Suspect charged in 13th Kansas City killing

DNA links man to February 1989 slaying

? A former supervisor for a trash-collection company was charged Thursday in a 13th killing.

Lorenzo J. Gilyard, 55, was charged with first-degree murder for the death of Helga Kruger, an Austrian national who was killed in February 1989.

“This is a pretty sad and somber milestone for us in that Lorenzo Gilyard, at 12 victims, was already the most prolific serial killer this region has ever seen,” Jackson County prosecutor Michael Sanders said during a news conference.

“Now we can add, we allege, a 13th victim to that milestone or marker.”

Gilyard already was charged with strangling a dozen women ranging in age from 15 to 36 – all but one a prostitute – between 1977 and 1993. He was arrested in April 2004 after the crime lab used money from a federal grant to begin DNA testing of evidence in the city’s cold-case files.

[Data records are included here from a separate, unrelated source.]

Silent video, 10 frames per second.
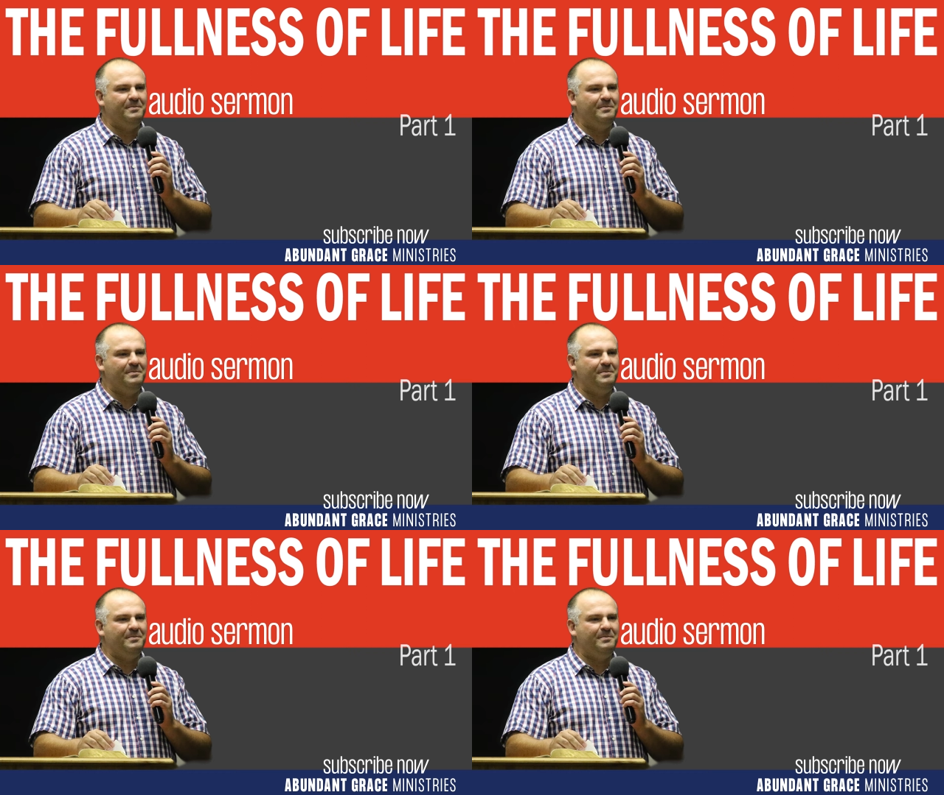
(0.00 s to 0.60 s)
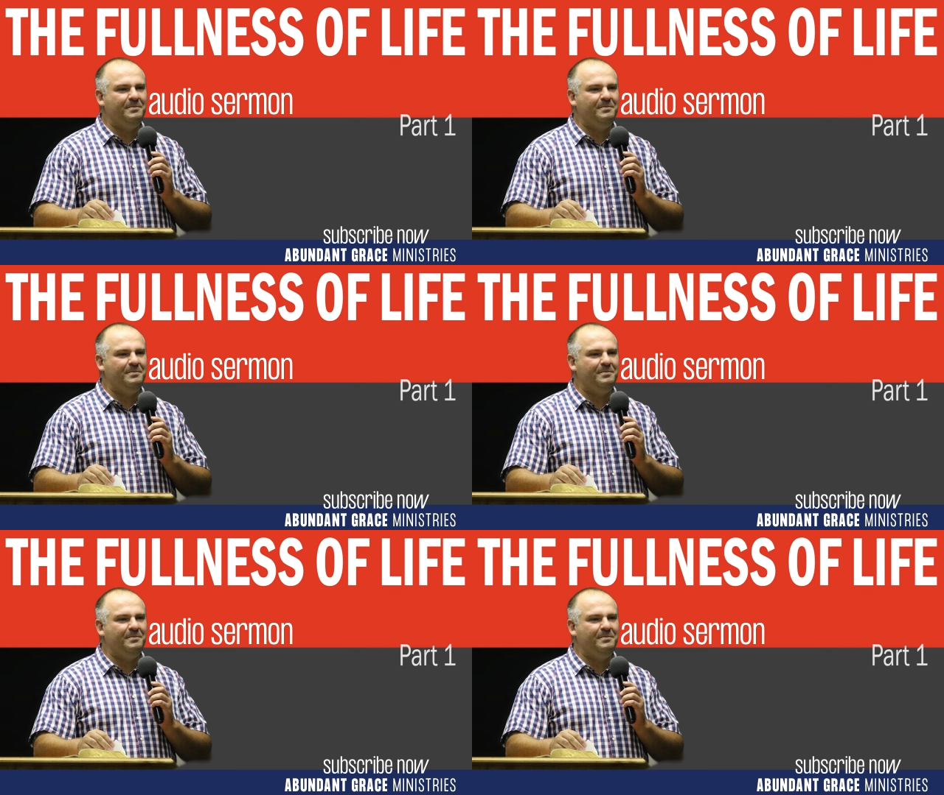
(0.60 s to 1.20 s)

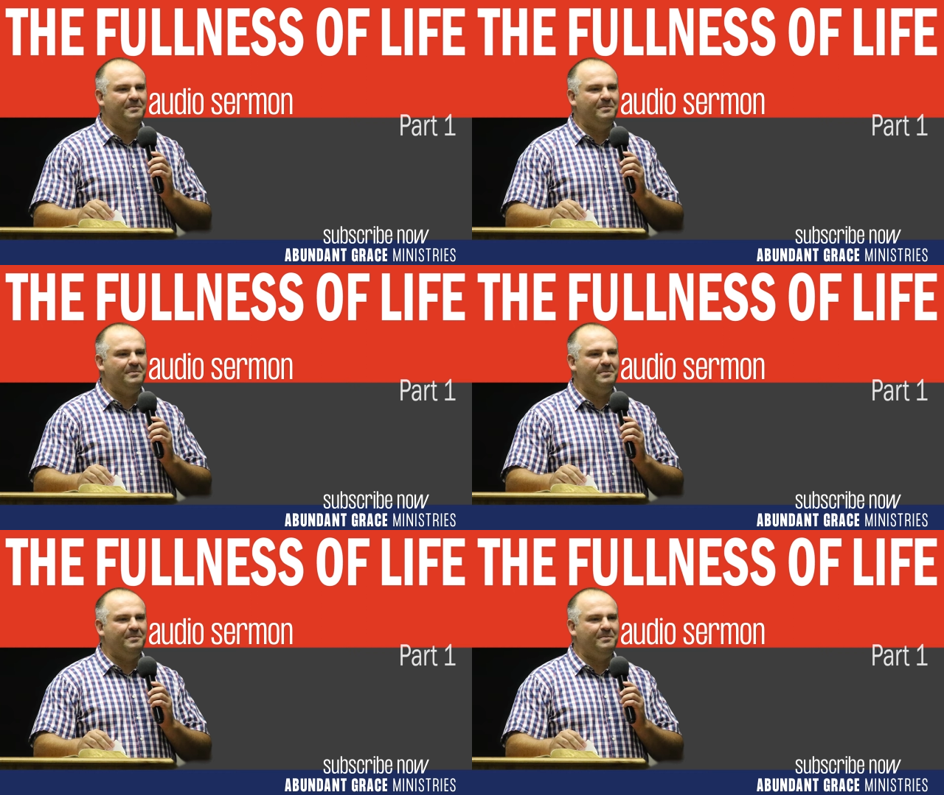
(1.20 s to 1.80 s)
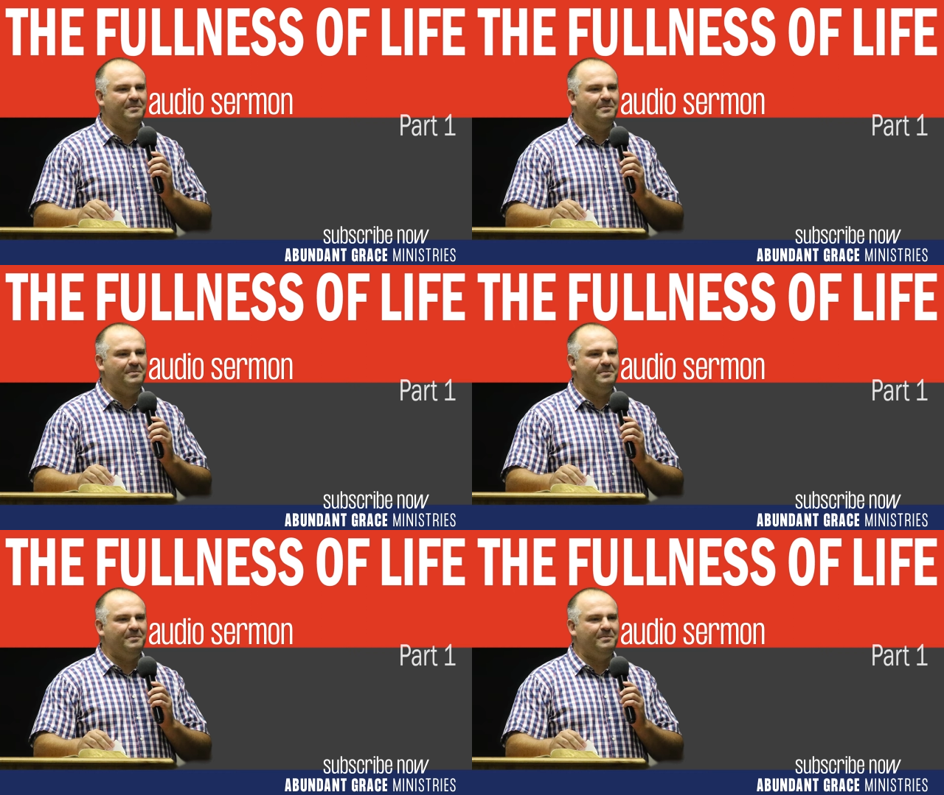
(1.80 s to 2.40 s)

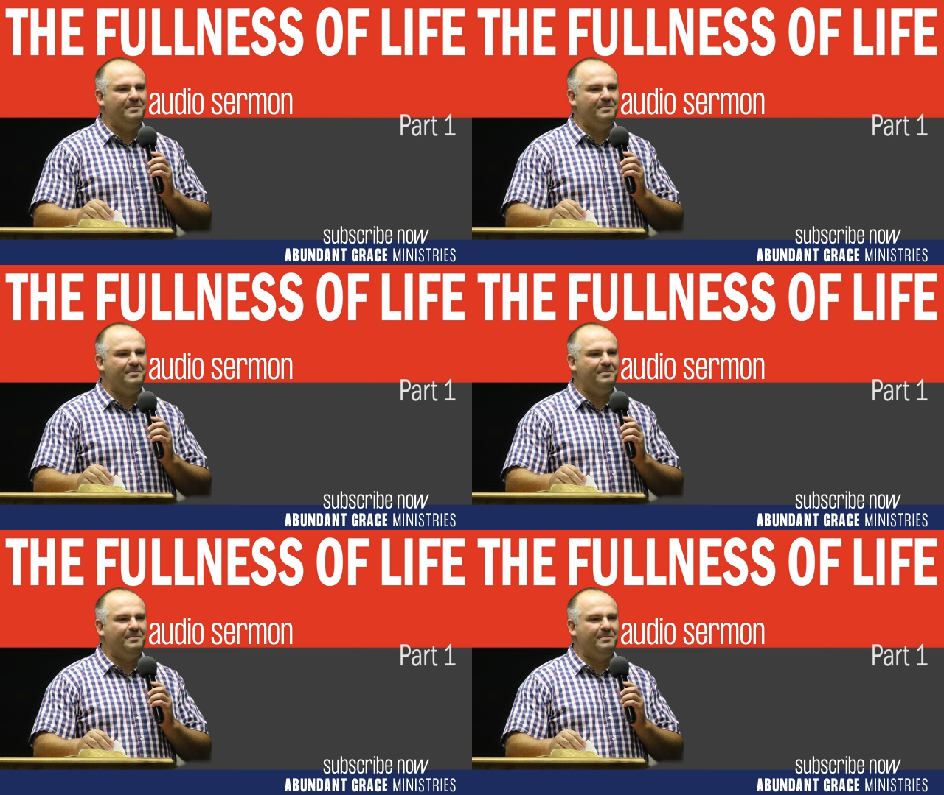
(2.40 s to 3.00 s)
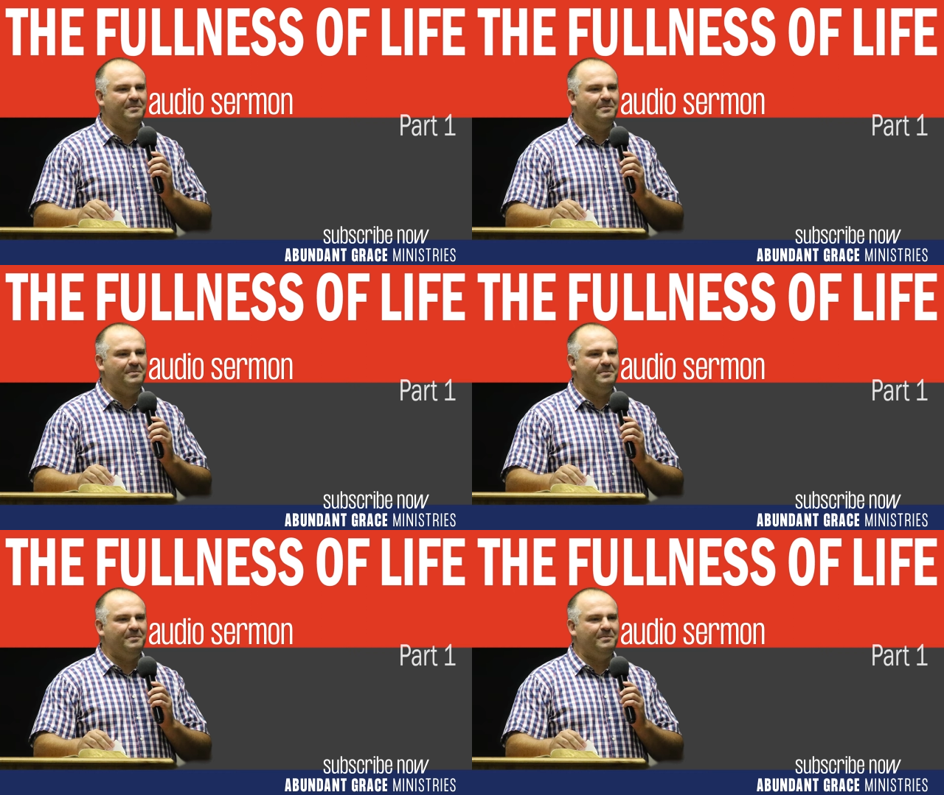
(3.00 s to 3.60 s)

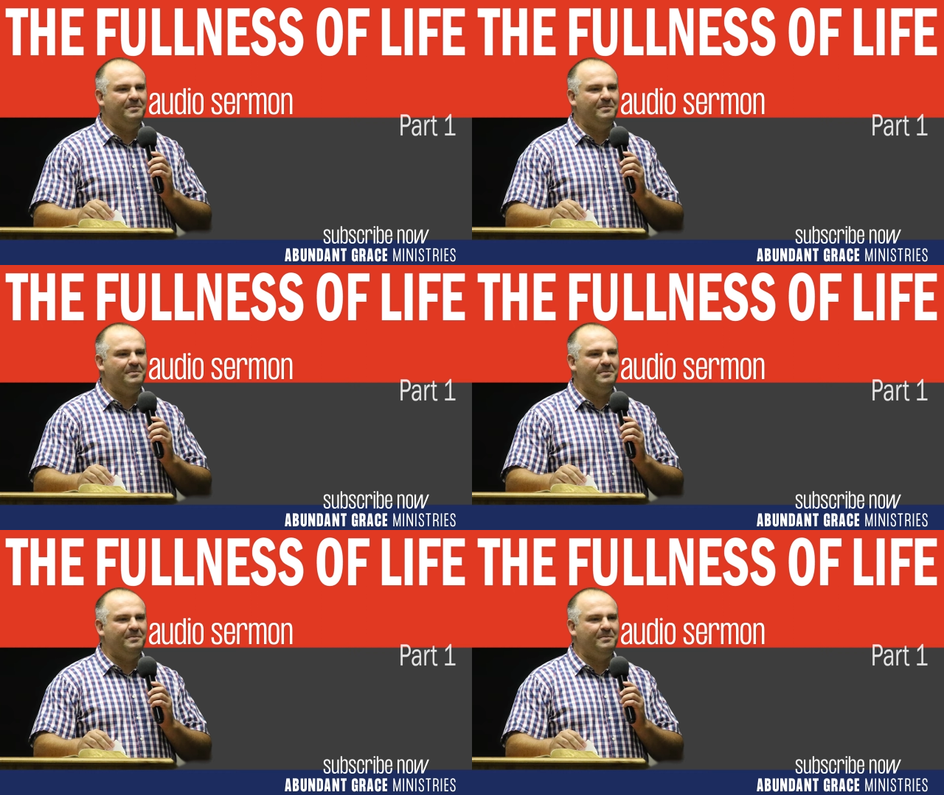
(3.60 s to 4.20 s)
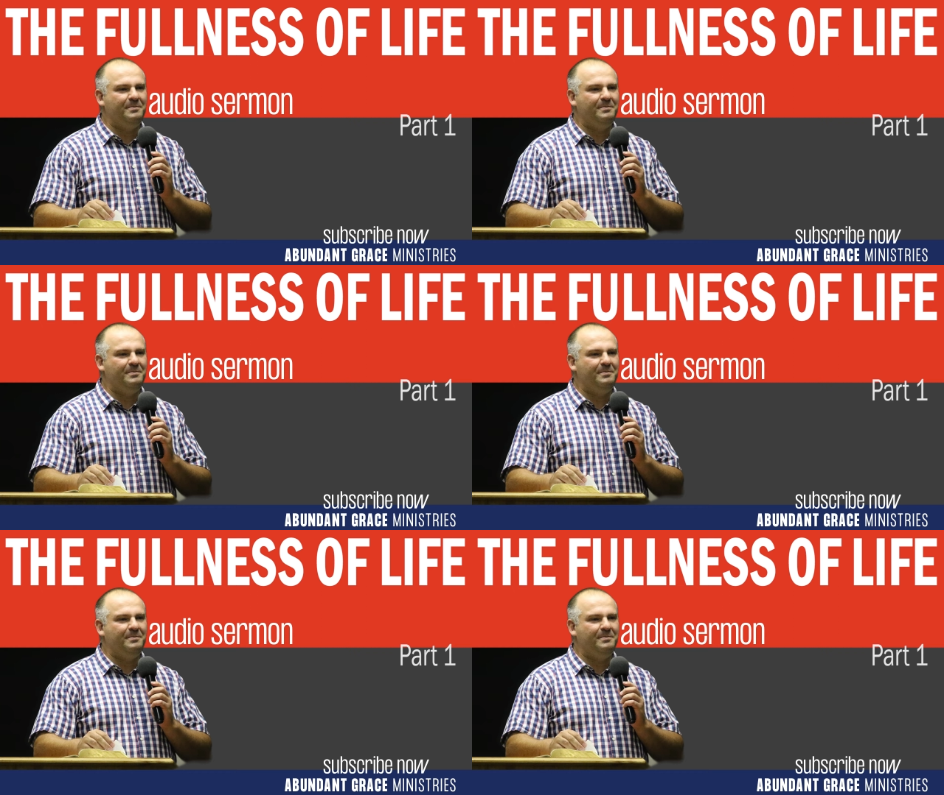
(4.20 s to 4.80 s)

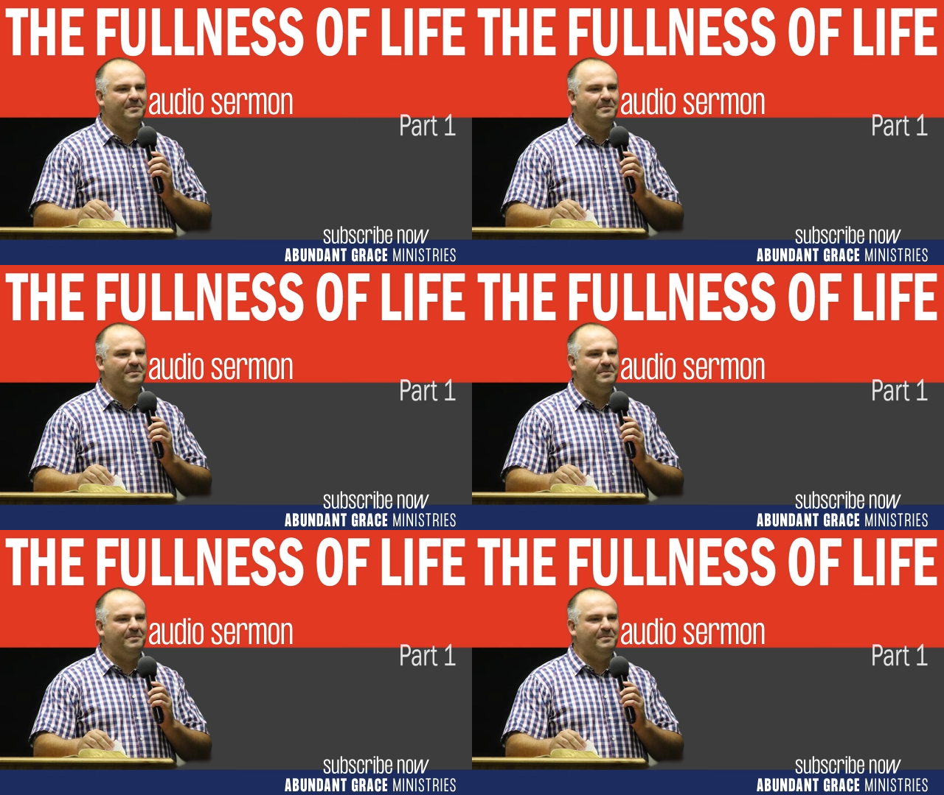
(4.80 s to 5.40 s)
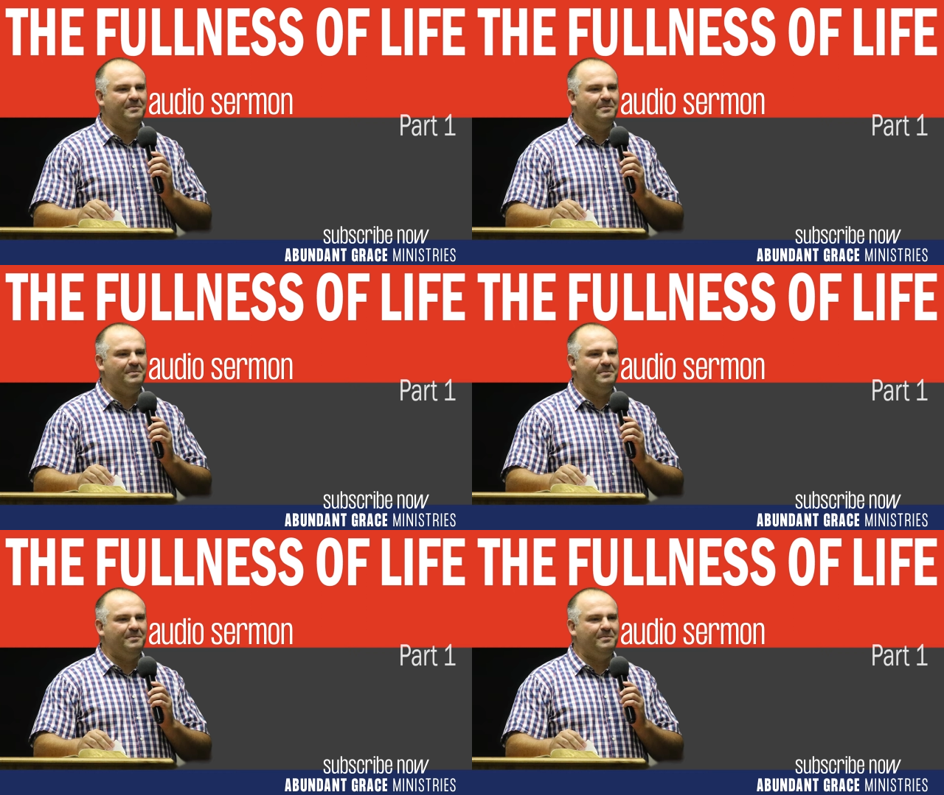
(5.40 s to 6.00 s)

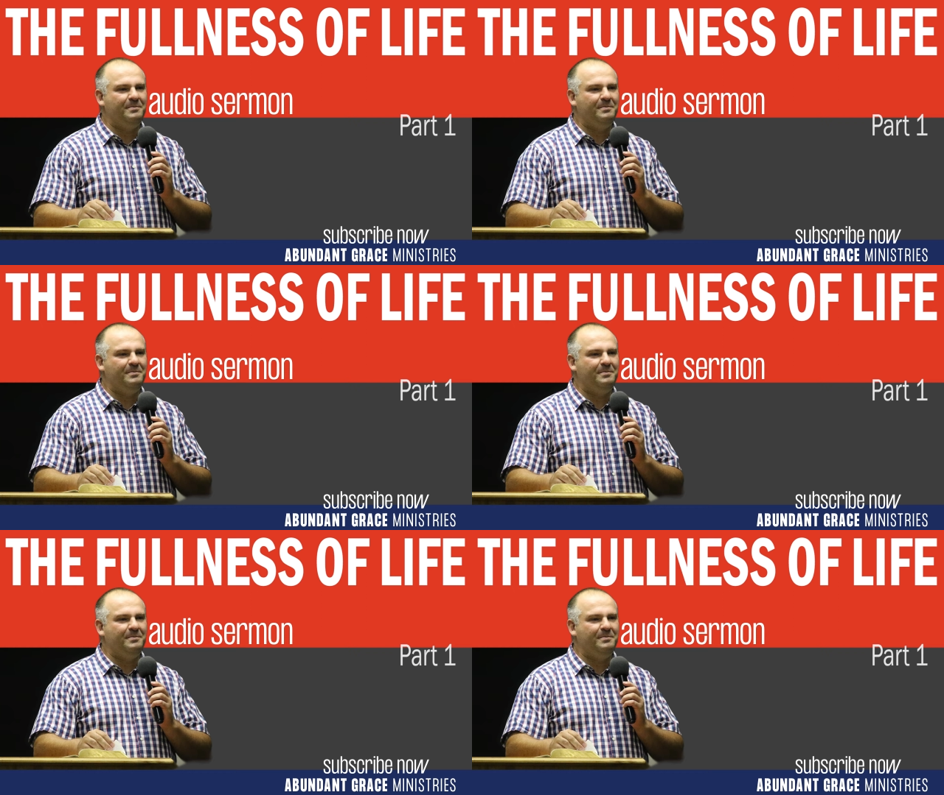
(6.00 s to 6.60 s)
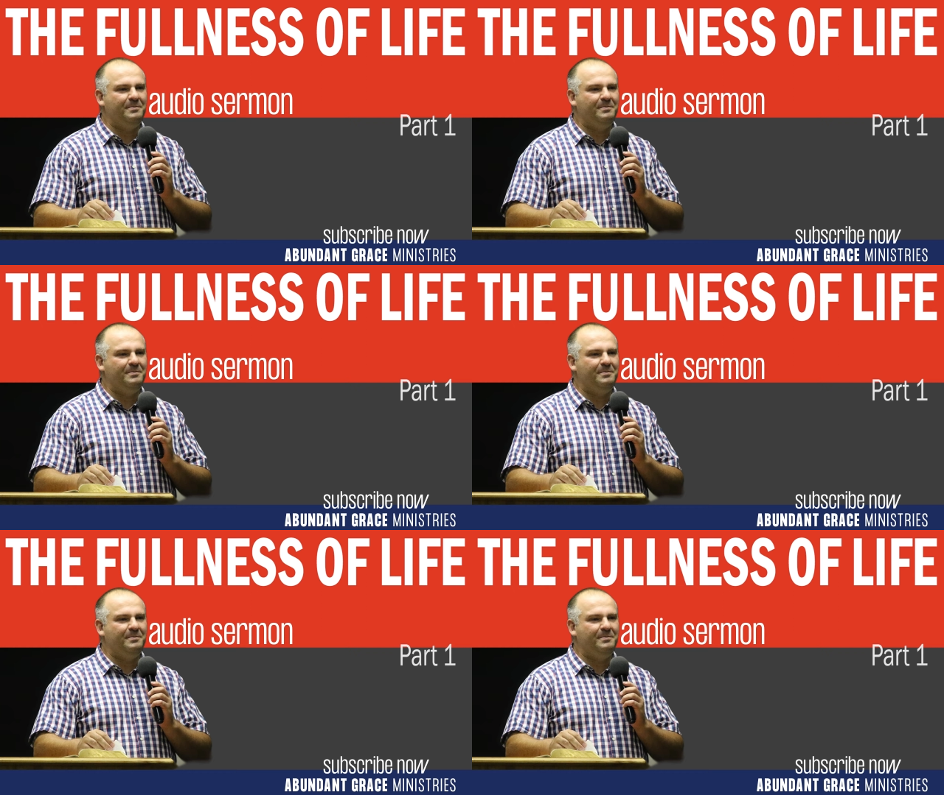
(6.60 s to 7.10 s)
(no lip movement)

Sanders said the Kruger case would be tried separately to avoid slowing down the prosecution of the other 12 cases. Prosecutors plan to seek the death penalty in those cases.

Calls to the capital division of the Missouri State Public Defender’s Office, which is now handling the case, were not immediately returned. No court date has been set for Gilyard to appear on the latest charge, said Kelley Carpenter, a court spokeswoman.

The crime lab linked DNA from Kruger, who was 26 when she was found nude and lying facedown in the street, to Gilyard in February.

Sanders would not discuss whether Kruger was a prostitute, but Kansas City Municipal Court records show she was convicted of solicitation in 1988 and 1989.

Kruger was found with a paper towel in her mouth, ligature marks around her neck and extensive bruising and abrasions to her body, according to a probable cause statement. A medical examiner ruled the cause of death to be asphyxiation.

Kruger moved to the Miami area from Innsbruck, Austria, in the mid-1980s and to Kansas City in 1987, Sanders said. Since the crime lab made the connection to Gilyard earlier this year, detectives have been unable to find anybody who knew her. And prosecutors offered few details about her past.

At the time he was charged with the killings, Gilyard was married and described by some neighbors as mild-mannered and friendly. But the suspect had a long history of scrapes with the law, and police had taken a blood sample from him in 1987.